### Supplied records
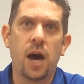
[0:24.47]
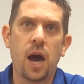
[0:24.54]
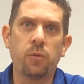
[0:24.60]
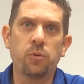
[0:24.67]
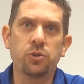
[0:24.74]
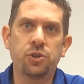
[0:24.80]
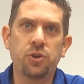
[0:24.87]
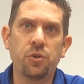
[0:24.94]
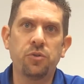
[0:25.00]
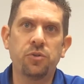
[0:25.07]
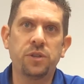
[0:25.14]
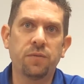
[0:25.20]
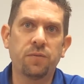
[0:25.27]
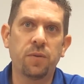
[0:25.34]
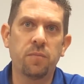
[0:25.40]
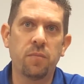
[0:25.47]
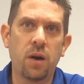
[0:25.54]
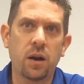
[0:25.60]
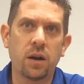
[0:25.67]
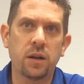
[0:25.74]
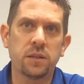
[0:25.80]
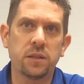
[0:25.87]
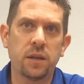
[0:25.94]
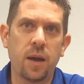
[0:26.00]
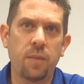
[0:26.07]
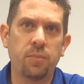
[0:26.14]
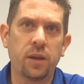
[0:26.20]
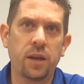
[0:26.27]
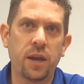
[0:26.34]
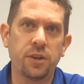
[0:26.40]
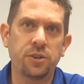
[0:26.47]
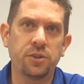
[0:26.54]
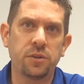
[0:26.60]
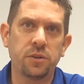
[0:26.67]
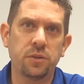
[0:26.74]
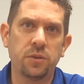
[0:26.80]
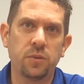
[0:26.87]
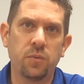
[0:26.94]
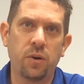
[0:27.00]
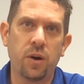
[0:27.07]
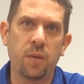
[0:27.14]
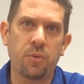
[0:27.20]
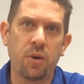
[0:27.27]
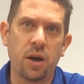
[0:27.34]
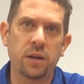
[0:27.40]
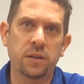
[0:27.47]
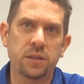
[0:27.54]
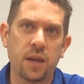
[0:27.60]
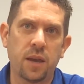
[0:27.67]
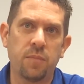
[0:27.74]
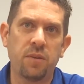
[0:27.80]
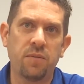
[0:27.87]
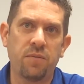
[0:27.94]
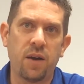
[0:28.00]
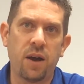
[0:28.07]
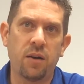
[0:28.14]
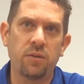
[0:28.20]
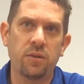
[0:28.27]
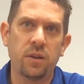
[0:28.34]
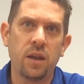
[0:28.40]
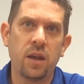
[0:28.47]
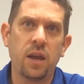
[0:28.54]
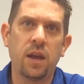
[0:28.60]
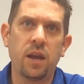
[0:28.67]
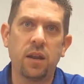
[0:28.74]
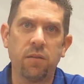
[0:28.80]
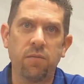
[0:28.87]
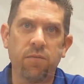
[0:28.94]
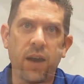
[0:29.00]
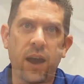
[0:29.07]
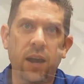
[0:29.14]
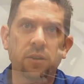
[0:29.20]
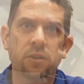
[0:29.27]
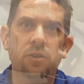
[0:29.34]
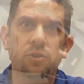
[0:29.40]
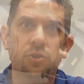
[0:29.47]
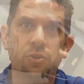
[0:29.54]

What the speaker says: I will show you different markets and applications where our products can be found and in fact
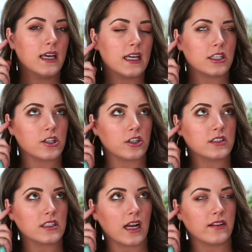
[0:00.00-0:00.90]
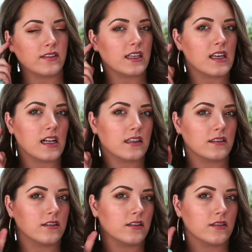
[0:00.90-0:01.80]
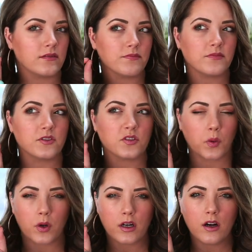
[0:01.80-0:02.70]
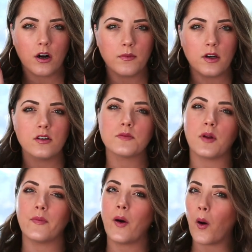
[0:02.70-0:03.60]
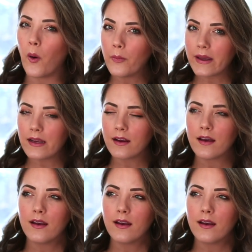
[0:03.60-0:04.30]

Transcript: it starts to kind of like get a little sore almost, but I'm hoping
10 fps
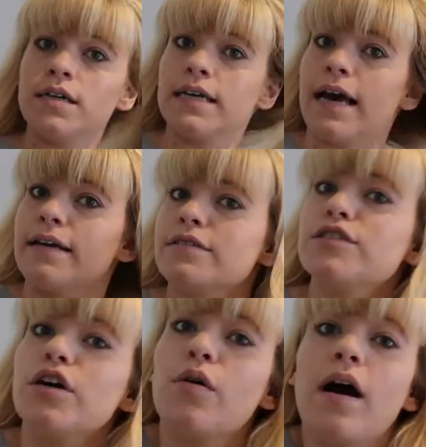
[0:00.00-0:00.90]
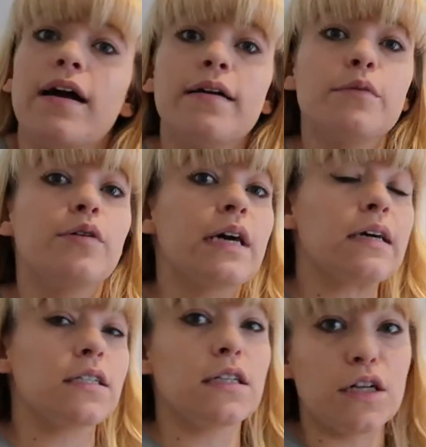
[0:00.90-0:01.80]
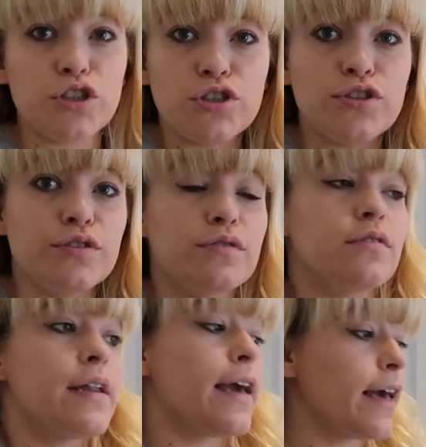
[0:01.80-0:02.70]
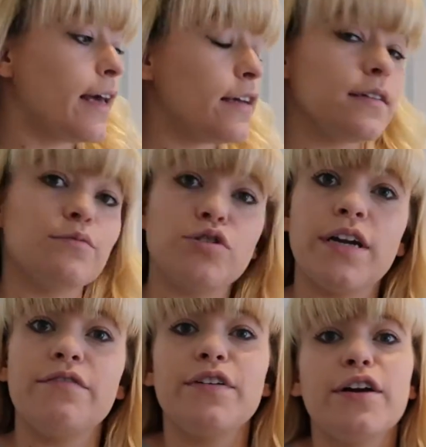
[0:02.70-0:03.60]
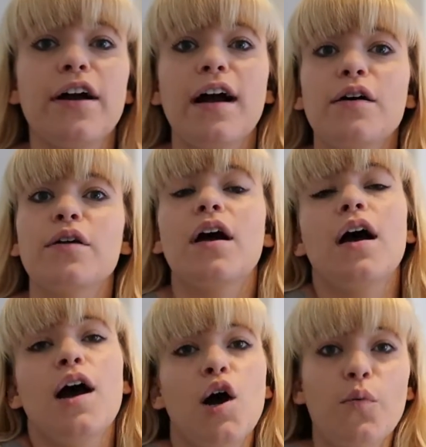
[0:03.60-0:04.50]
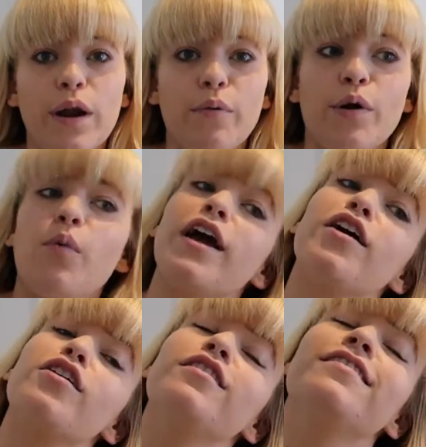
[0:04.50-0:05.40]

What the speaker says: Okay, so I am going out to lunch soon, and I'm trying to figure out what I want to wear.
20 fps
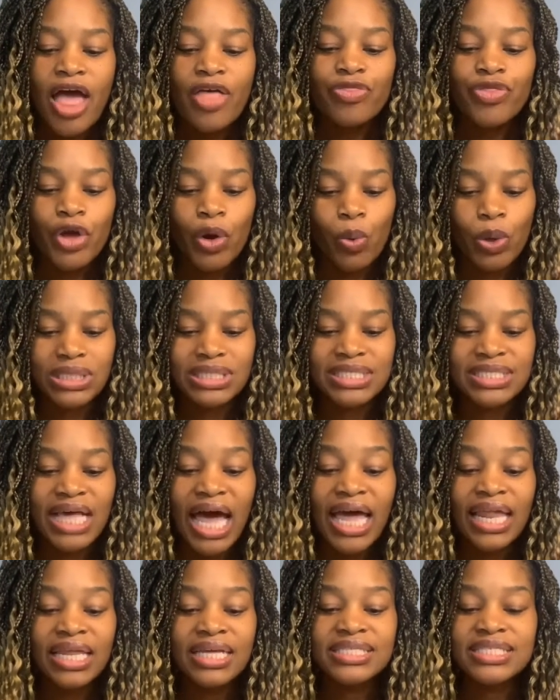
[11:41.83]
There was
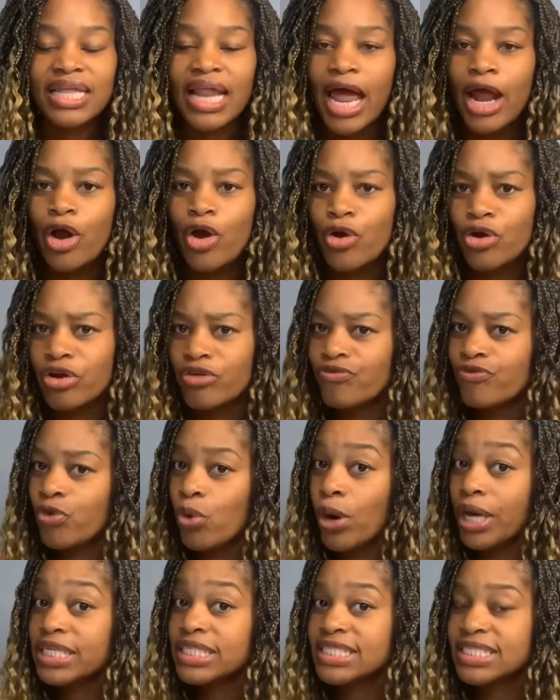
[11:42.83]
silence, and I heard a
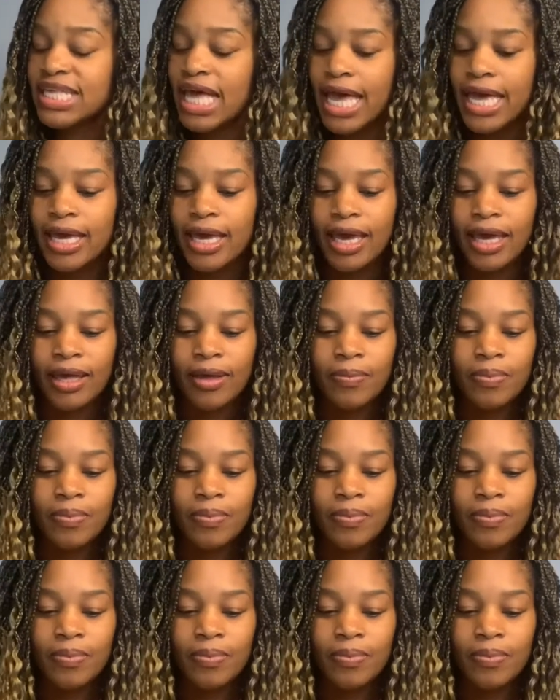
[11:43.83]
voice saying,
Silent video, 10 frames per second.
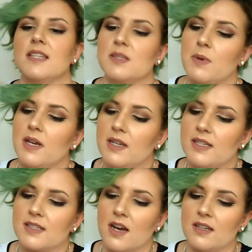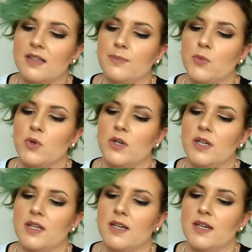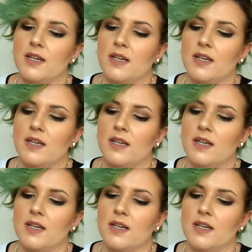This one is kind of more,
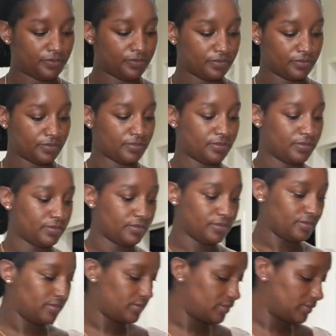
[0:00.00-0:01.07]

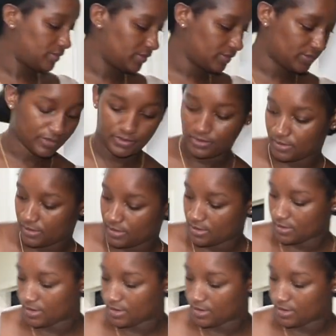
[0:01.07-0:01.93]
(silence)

### Work order
Repeat every record above exactly. Omit the pictures.

### Result for this task
[0:24.47]
[0:24.54]
[0:24.60]
[0:24.67]
[0:24.74]
[0:24.80]
[0:24.87]
[0:24.94]
[0:25.00]
[0:25.07]
[0:25.14]
[0:25.20]
[0:25.27]
[0:25.34]
[0:25.40]
[0:25.47]
[0:25.54]
[0:25.60]
[0:25.67]
[0:25.74]
[0:25.80]
[0:25.87]
[0:25.94]
[0:26.00]
[0:26.07]
[0:26.14]
[0:26.20]
[0:26.27]
[0:26.34]
[0:26.40]
[0:26.47]
[0:26.54]
[0:26.60]
[0:26.67]
[0:26.74]
[0:26.80]
[0:26.87]
[0:26.94]
[0:27.00]
[0:27.07]
[0:27.14]
[0:27.20]
[0:27.27]
[0:27.34]
[0:27.40]
[0:27.47]
[0:27.54]
[0:27.60]
[0:27.67]
[0:27.74]
[0:27.80]
[0:27.87]
[0:27.94]
[0:28.00]
[0:28.07]
[0:28.14]
[0:28.20]
[0:28.27]
[0:28.34]
[0:28.40]
[0:28.47]
[0:28.54]
[0:28.60]
[0:28.67]
[0:28.74]
[0:28.80]
[0:28.87]
[0:28.94]
[0:29.00]
[0:29.07]
[0:29.14]
[0:29.20]
[0:29.27]
[0:29.34]
[0:29.40]
[0:29.47]
[0:29.54]

What the speaker says: I will show you different markets and applications where our products can be found and in fact
[0:00.00-0:00.90]
[0:00.90-0:01.80]
[0:01.80-0:02.70]
[0:02.70-0:03.60]
[0:03.60-0:04.30]

Transcript: it starts to kind of like get a little sore almost, but I'm hoping
10 fps
[0:00.00-0:00.90]
[0:00.90-0:01.80]
[0:01.80-0:02.70]
[0:02.70-0:03.60]
[0:03.60-0:04.50]
[0:04.50-0:05.40]

What the speaker says: Okay, so I am going out to lunch soon, and I'm trying to figure out what I want to wear.
20 fps
[11:41.83]
There was
[11:42.83]
silence, and I heard a
[11:43.83]
voice saying,
Silent video, 10 frames per second.
This one is kind of more,
[0:00.00-0:01.07]

[0:01.07-0:01.93]
(silence)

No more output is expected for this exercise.